JS [01:22:02] No, not at all. That’s what I’m saying to you Arthur. You know, smile about it a little bit because you pulled off almost the impossible.
AK [01:22:10] Oh, yeah. (laughs).
JS [01:22:11] Okay.
DW [01:22:12] Exactly.
JS [01:22:13] You know, as I say, there are things we all got our insights in now. At the end of the day, you created a movement to push back the government. There were victories that were won there and there were ones that were lost, as you say. For some people, you couldn’t have won. I think that was difficult, but again, I just wanted to say that to you. I’ve said it to you before, but I want to say it again.
AK [01:22:36] Yeah, well, listen. The people who really sort of made the largest noises against me were the people that didn’t make much of a contribution, unfortunately. To them, it was a time and a place to shout off their own political priorities. I mean, if you lose, then you will find that people are going to be there cheering them on because it helps their cause. The interesting thing is that in that situation, the left, and I mean more left than left, took a beating too, because today look at the left. Just about nonexistent. You know. That’s sad.
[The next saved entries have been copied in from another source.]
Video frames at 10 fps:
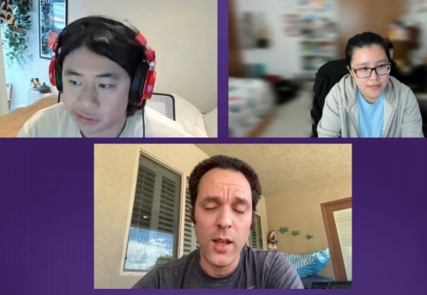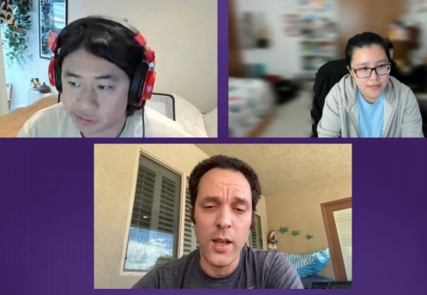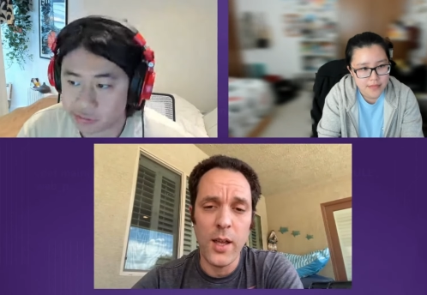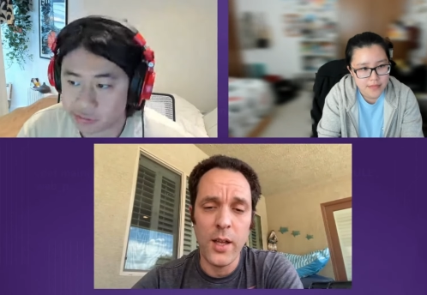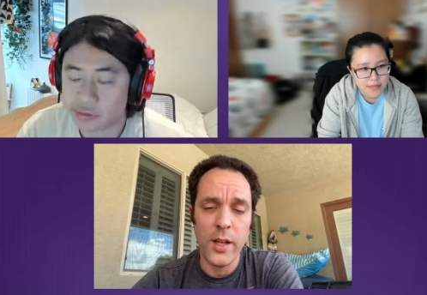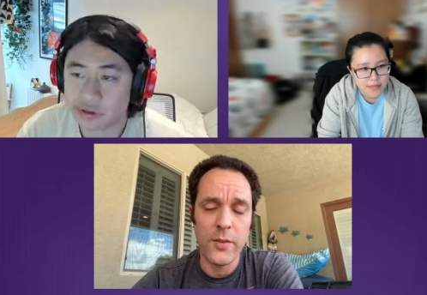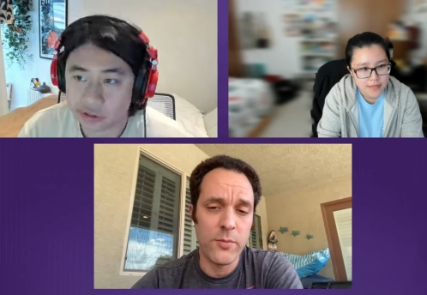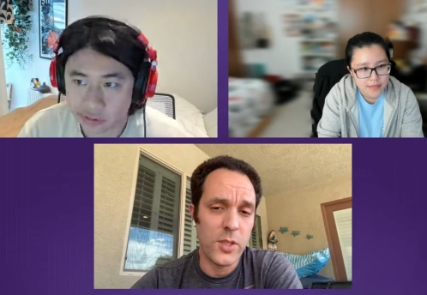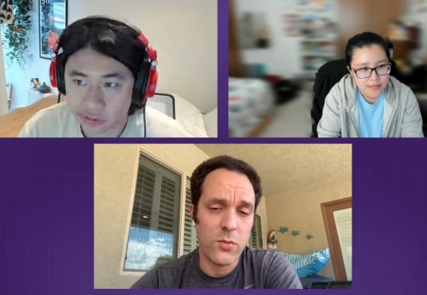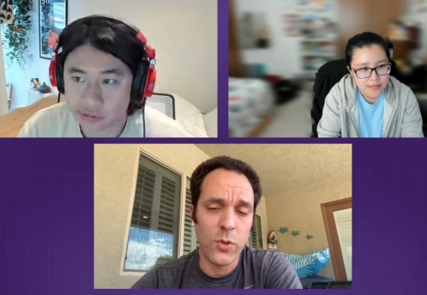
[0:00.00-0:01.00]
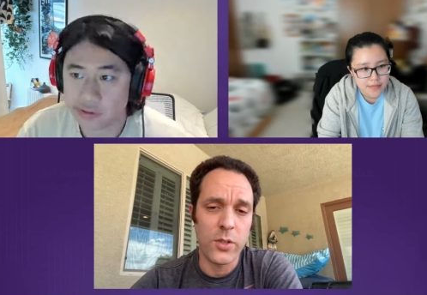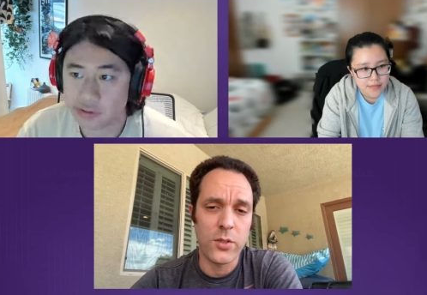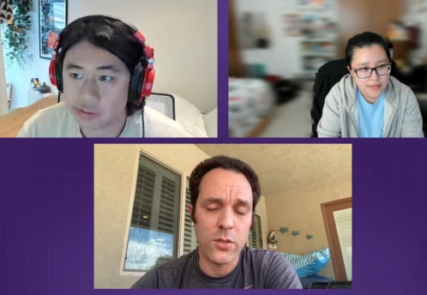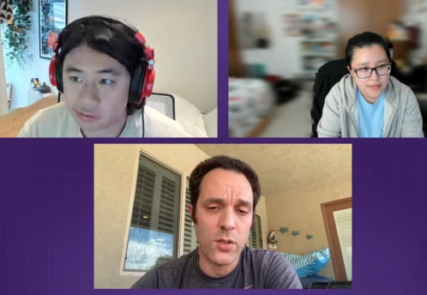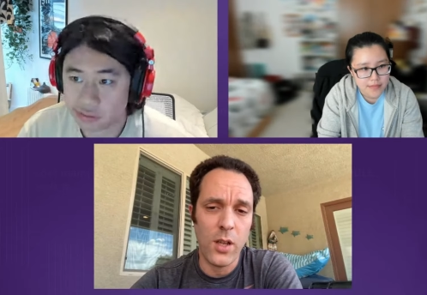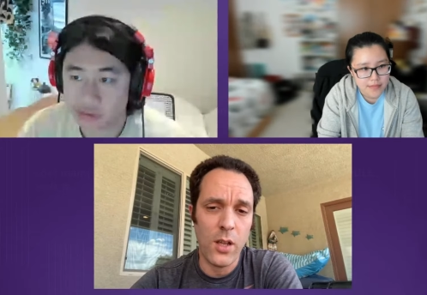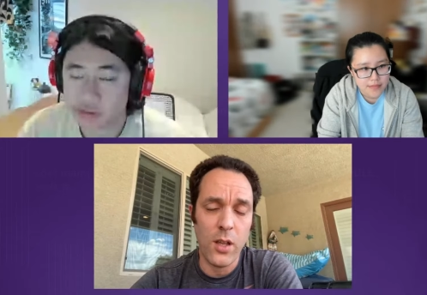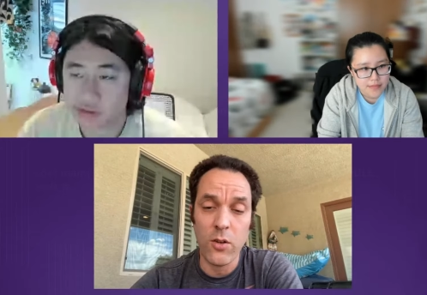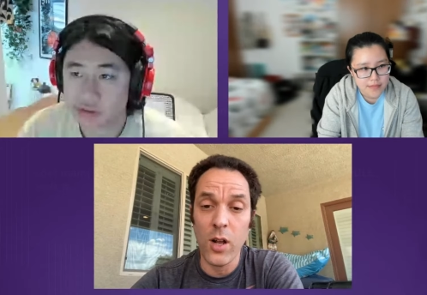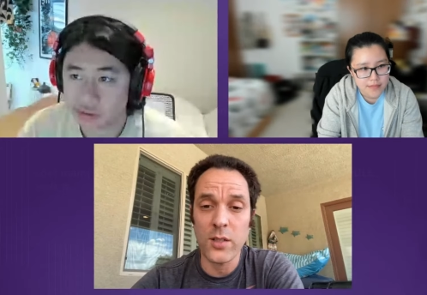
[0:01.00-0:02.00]
Speaker 1: uh, and this works uh,
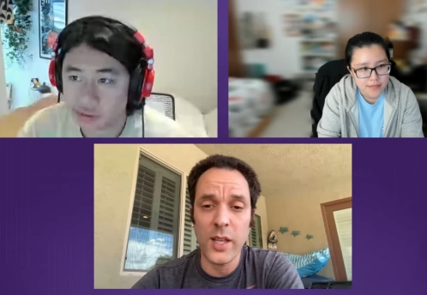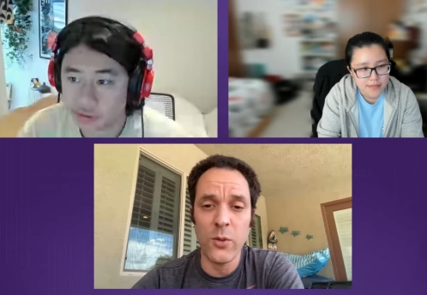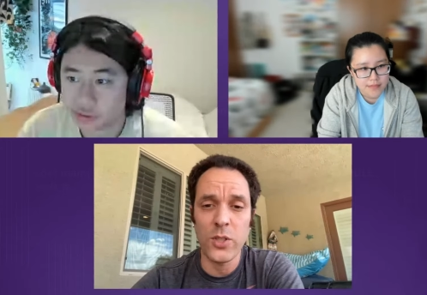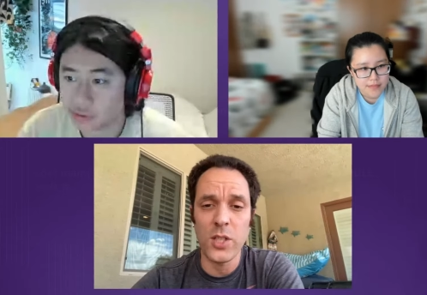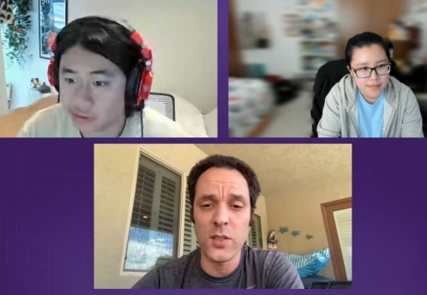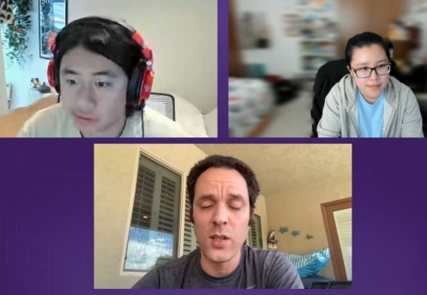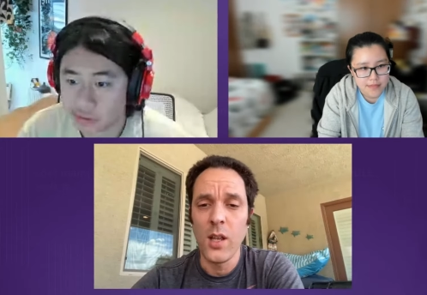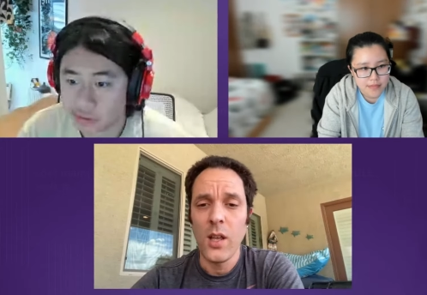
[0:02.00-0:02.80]
across languages.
I say sad because, you know, if you look at the labour movement and you look at their organizations, it just about all lost. The Trib was certainly torn in half as an effective group. You know, right now you go into a Fed convention, I don’t think that there are more than about three or four people who really represent the CP.
JS [01:24:58] Yeah a handful, Arthur.
AK [01:24:59] Yeah, a handful but at one time, there used to be, you know—
JS [01:25:04] At least ten handfuls and they used to do something.
AK [01:25:05] That’s right. And, you know, let me tell you, you go into any union office and you’ll find in these union offices the Trib, a copy of the Trib. Even if they weren’t CPers or anything, but they listened to what CP has to say.
JS [01:25:28] Well, it’s another conversation, really, but—
BG [01:25:32] Is there anything else we want to say on the Solidarity movement before I shut this down or—
AK [01:25:39] Well, I really don’t— no, I mean, I said too much already.
BG [01:25:58] And we could talk for days about it, I’m sure.
BG [01:26:01] Well, we want to thank you so much on behalf of the BC Labour Heritage Centre for talking with us about it Art, because like Jim said, you were a really integral part of what is still the largest political protest in B.C.’s history. That’s a big deal and it’s something that we want to talk about and learn the lessons from and commemorate. So thank you for talking to us today.
AK [01:26:22] You’re welcome.
This interview covers the intense period in 1983 when Operation Solidarity and the Solidarity Coalition brought the province to the brink of a general strike. As President of the BC Federation of Labour, Art Kube was central to the formation of Operation Solidarity, its organizational structure, finances and strategies. In the interview, Kube explores the differences between labour and community groups. He offers a unique perspective to the events that took place and some behind-the-scenes details of discussions and negotiations.